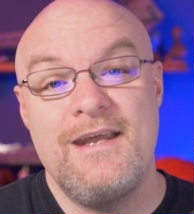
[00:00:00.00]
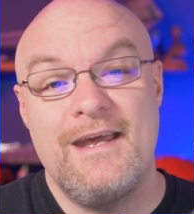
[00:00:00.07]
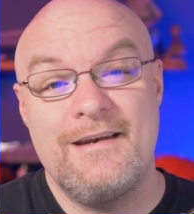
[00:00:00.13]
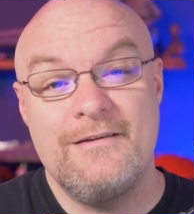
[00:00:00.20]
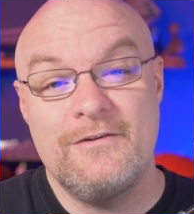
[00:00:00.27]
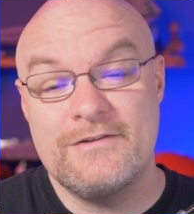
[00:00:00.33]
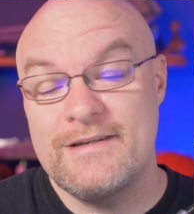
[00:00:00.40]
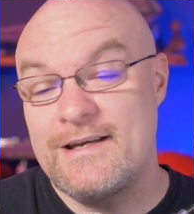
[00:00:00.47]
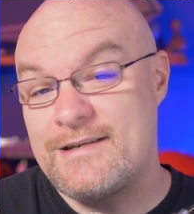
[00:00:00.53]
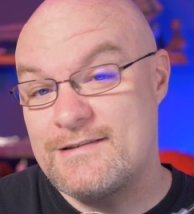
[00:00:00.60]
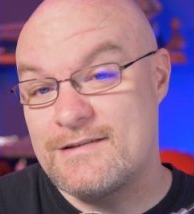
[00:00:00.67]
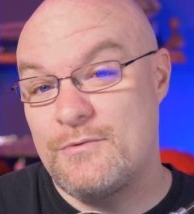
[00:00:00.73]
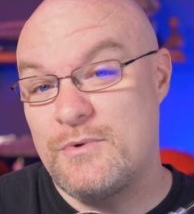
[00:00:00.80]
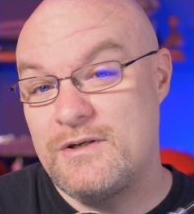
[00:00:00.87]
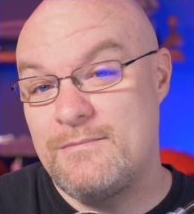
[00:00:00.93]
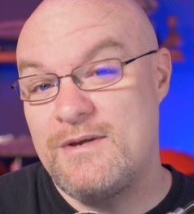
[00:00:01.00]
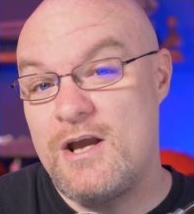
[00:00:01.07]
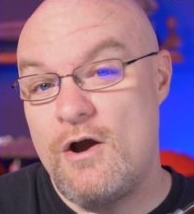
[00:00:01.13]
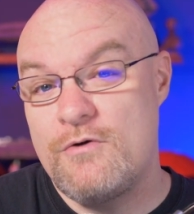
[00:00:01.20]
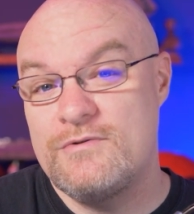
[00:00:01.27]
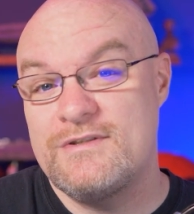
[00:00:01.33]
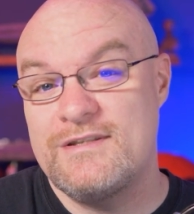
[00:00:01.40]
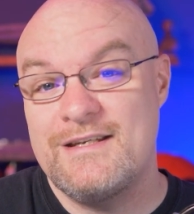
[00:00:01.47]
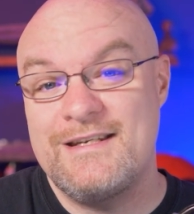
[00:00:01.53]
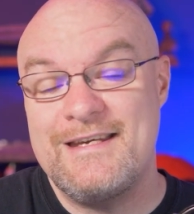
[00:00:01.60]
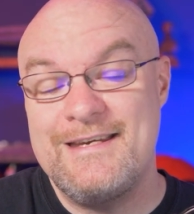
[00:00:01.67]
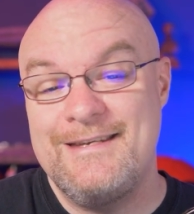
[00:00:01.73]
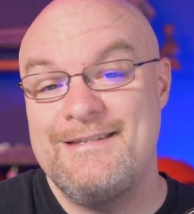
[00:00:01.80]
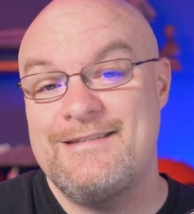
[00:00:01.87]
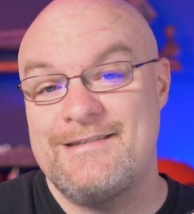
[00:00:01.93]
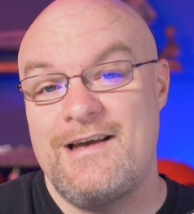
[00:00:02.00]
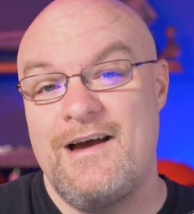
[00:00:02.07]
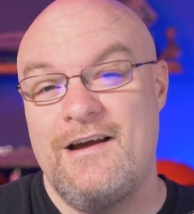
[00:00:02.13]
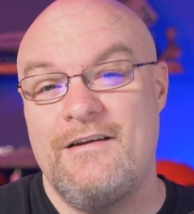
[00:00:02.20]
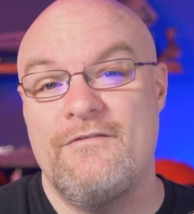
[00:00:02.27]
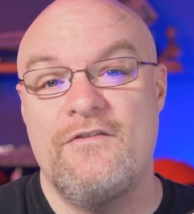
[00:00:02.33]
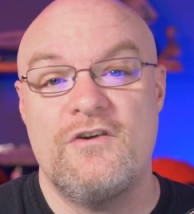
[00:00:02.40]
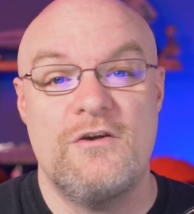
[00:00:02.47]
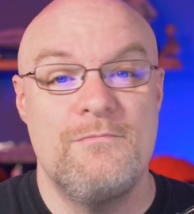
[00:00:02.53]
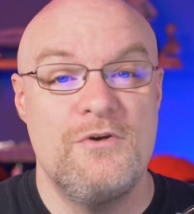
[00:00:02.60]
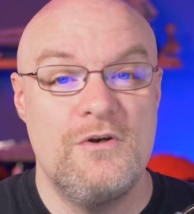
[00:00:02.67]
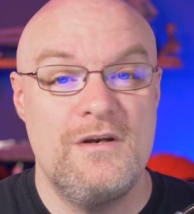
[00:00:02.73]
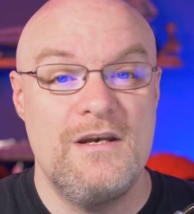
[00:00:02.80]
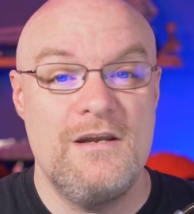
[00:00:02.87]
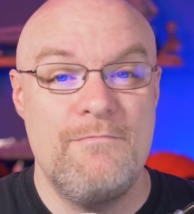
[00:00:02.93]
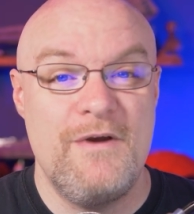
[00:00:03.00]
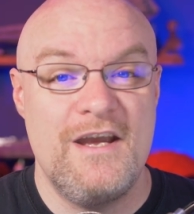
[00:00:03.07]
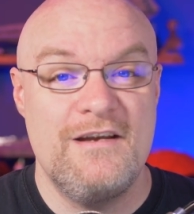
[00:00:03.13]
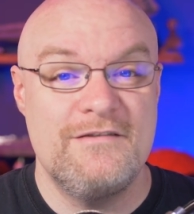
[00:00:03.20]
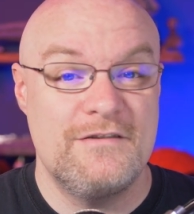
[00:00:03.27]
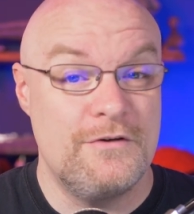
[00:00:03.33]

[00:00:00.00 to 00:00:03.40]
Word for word: and it looks like it's going to be hosted inside of a community page.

** TASK REQUIREMENTS **
Word for word, repeat each record above; leave out every picture.

** YOUR SOLUTION **
[00:00:00.00]
[00:00:00.07]
[00:00:00.13]
[00:00:00.20]
[00:00:00.27]
[00:00:00.33]
[00:00:00.40]
[00:00:00.47]
[00:00:00.53]
[00:00:00.60]
[00:00:00.67]
[00:00:00.73]
[00:00:00.80]
[00:00:00.87]
[00:00:00.93]
[00:00:01.00]
[00:00:01.07]
[00:00:01.13]
[00:00:01.20]
[00:00:01.27]
[00:00:01.33]
[00:00:01.40]
[00:00:01.47]
[00:00:01.53]
[00:00:01.60]
[00:00:01.67]
[00:00:01.73]
[00:00:01.80]
[00:00:01.87]
[00:00:01.93]
[00:00:02.00]
[00:00:02.07]
[00:00:02.13]
[00:00:02.20]
[00:00:02.27]
[00:00:02.33]
[00:00:02.40]
[00:00:02.47]
[00:00:02.53]
[00:00:02.60]
[00:00:02.67]
[00:00:02.73]
[00:00:02.80]
[00:00:02.87]
[00:00:02.93]
[00:00:03.00]
[00:00:03.07]
[00:00:03.13]
[00:00:03.20]
[00:00:03.27]
[00:00:03.33]

[00:00:00.00 to 00:00:03.40]
Word for word: and it looks like it's going to be hosted inside of a community page.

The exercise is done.